Nobody wants to call an API and get a response after 2 minutes.
Start designing your REST APIs with support for pagination, sorting and filtering.
Filtering
URL parameters are the easiest way to add basic filtering to REST APIs. If you have an /projects endpoint which lists school projects, you can filter via the property name such as GET /projects?state=active or GET /projects?state=active&student=1234. However, this only works for exact matches. What if you want to do a range such as an age or a date range?
The problem is URL parameters only have a key and a value but filters are composed of three components:
The property or field name
The operator such as eq, lte, gte
The filter value
There are various ways to encode three components into URL param key/values.
List all the possible options for filtering in your API documentation and enforce strong validation on the inputs like checking if this is a valid number, valid date and etc...
Pagination
Most endpoints that return a list of entities will need to have some sort of pagination.
Without pagination, a simple search could return millions or even billions of hits causing extraneous network traffic.
Paging requires an implied ordering. By default, this may be the item’s unique identifier but can be other ordered fields such as a created date.

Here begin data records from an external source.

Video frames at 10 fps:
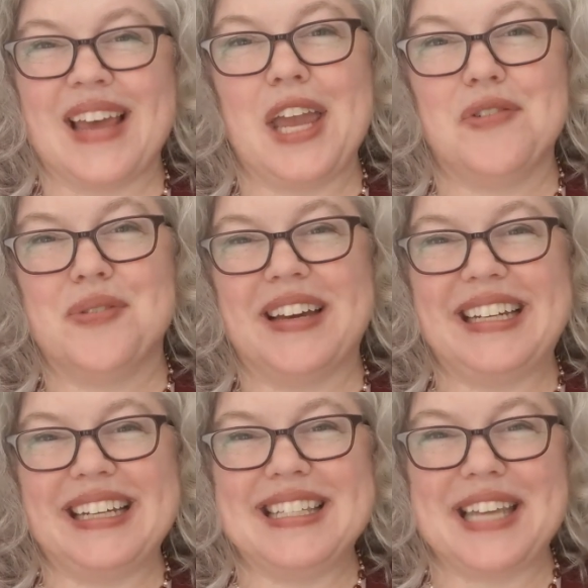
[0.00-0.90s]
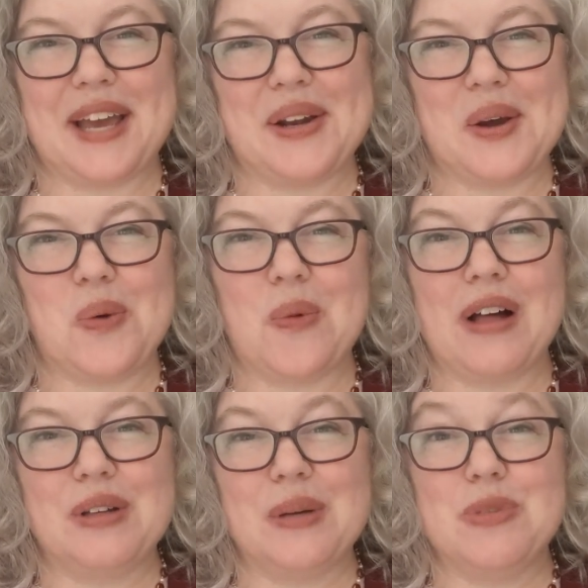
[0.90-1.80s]
Hey everybody, it's Anna.
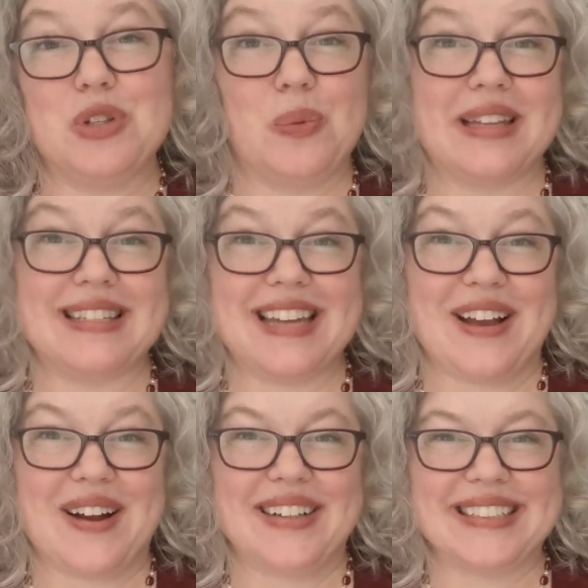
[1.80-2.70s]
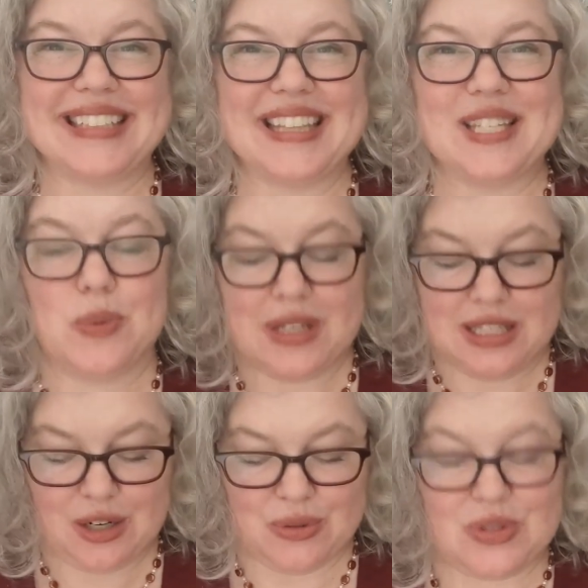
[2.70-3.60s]
Welcome to the Wednesday card in this
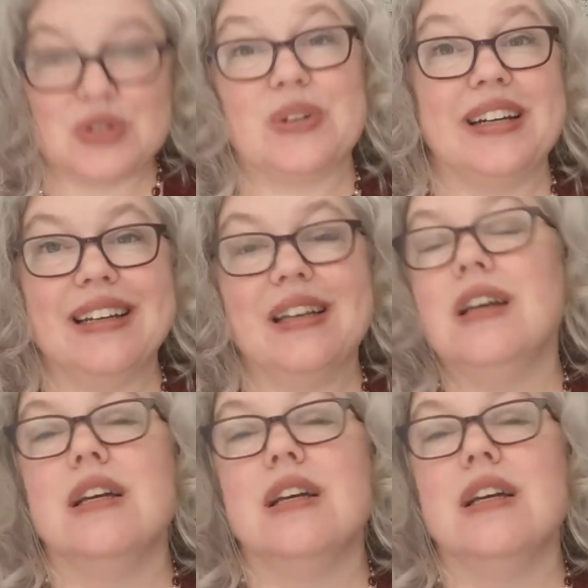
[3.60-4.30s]
week's tarot story.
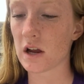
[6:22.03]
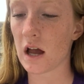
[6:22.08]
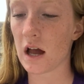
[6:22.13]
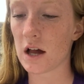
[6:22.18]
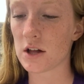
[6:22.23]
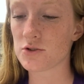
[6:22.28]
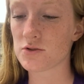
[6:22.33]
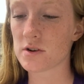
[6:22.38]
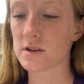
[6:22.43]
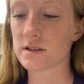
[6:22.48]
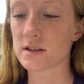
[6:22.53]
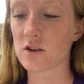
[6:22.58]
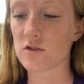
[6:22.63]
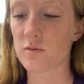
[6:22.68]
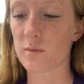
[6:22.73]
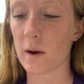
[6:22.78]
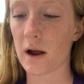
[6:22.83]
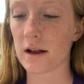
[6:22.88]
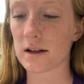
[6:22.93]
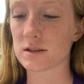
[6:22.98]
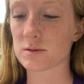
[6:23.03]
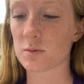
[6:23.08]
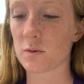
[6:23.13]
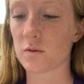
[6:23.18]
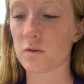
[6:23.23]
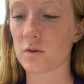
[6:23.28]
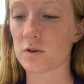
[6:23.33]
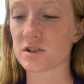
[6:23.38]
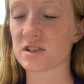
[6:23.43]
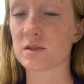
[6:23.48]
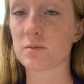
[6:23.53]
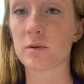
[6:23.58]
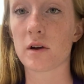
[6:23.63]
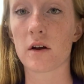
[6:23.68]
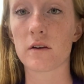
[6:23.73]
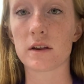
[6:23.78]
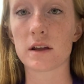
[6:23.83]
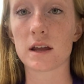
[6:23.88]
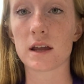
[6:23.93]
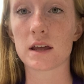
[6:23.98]
hundreds of miles before
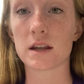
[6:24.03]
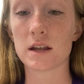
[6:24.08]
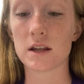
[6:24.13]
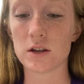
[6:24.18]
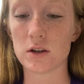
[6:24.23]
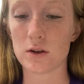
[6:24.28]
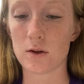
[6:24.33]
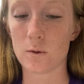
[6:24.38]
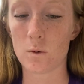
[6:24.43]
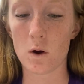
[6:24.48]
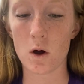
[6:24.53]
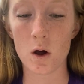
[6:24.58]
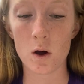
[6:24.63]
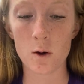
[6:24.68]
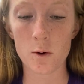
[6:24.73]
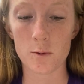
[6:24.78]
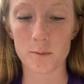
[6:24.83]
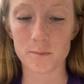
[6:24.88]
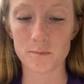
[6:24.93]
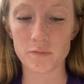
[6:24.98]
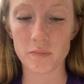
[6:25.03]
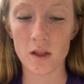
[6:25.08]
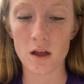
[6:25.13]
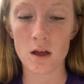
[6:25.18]
sprouting in a new home.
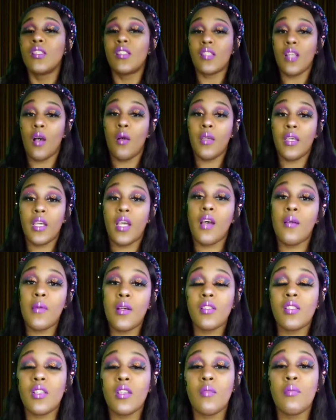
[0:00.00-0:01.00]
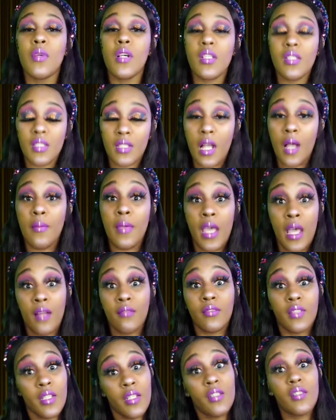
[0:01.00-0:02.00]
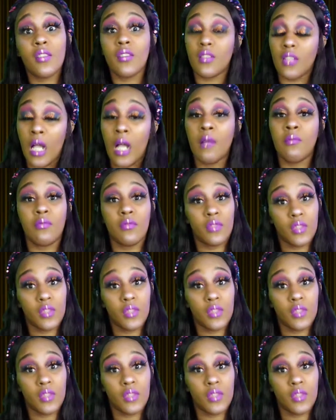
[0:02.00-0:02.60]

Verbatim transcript: So he come up to the bus stop after he stopped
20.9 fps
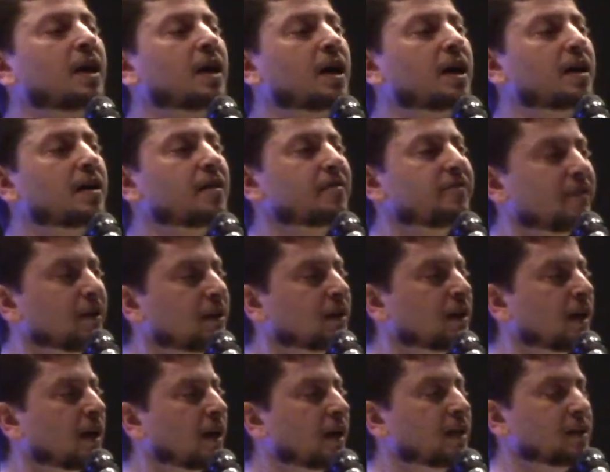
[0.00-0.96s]
Very
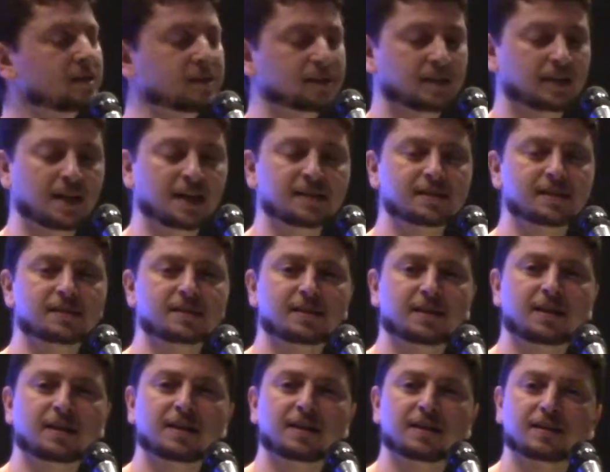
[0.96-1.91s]
nice. The nicest
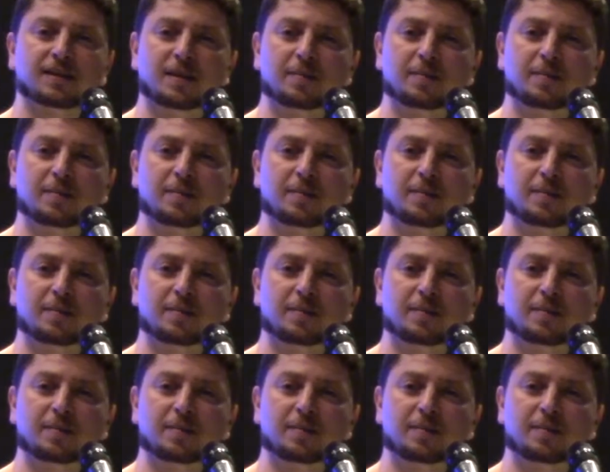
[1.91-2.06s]
thing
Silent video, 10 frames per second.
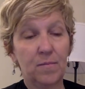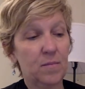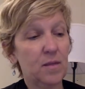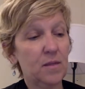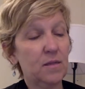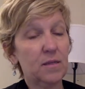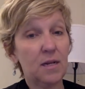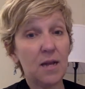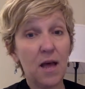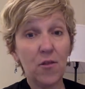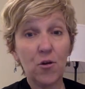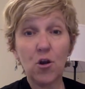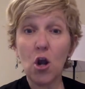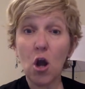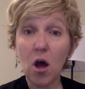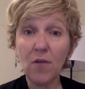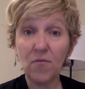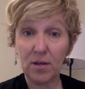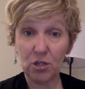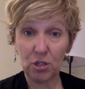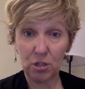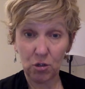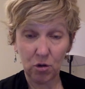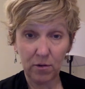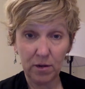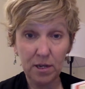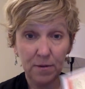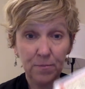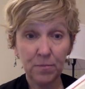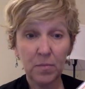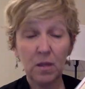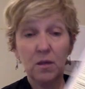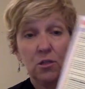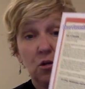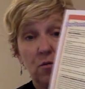This is another nonfiction story, so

Limit/Page Paging would look like GET /projects?limit=20&page=5. This query would return the 20 rows starting with the 100th row (5 pages of 20 items). Not sending the page, will default it to 0.
Sorting
Like filtering, sorting is an important feature for any API endpoint that returns a lot of data. If you’re returning a list of users, your API users may want to sort by last modified date or by email.
To enable sorting, many APIs add a sort or sort_by URL parameter that can take a field name as the value.
However, good API designs give the flexibility to specify ascending or descending order. Like filters, specifying the order requires encoding three components into a key/value pair.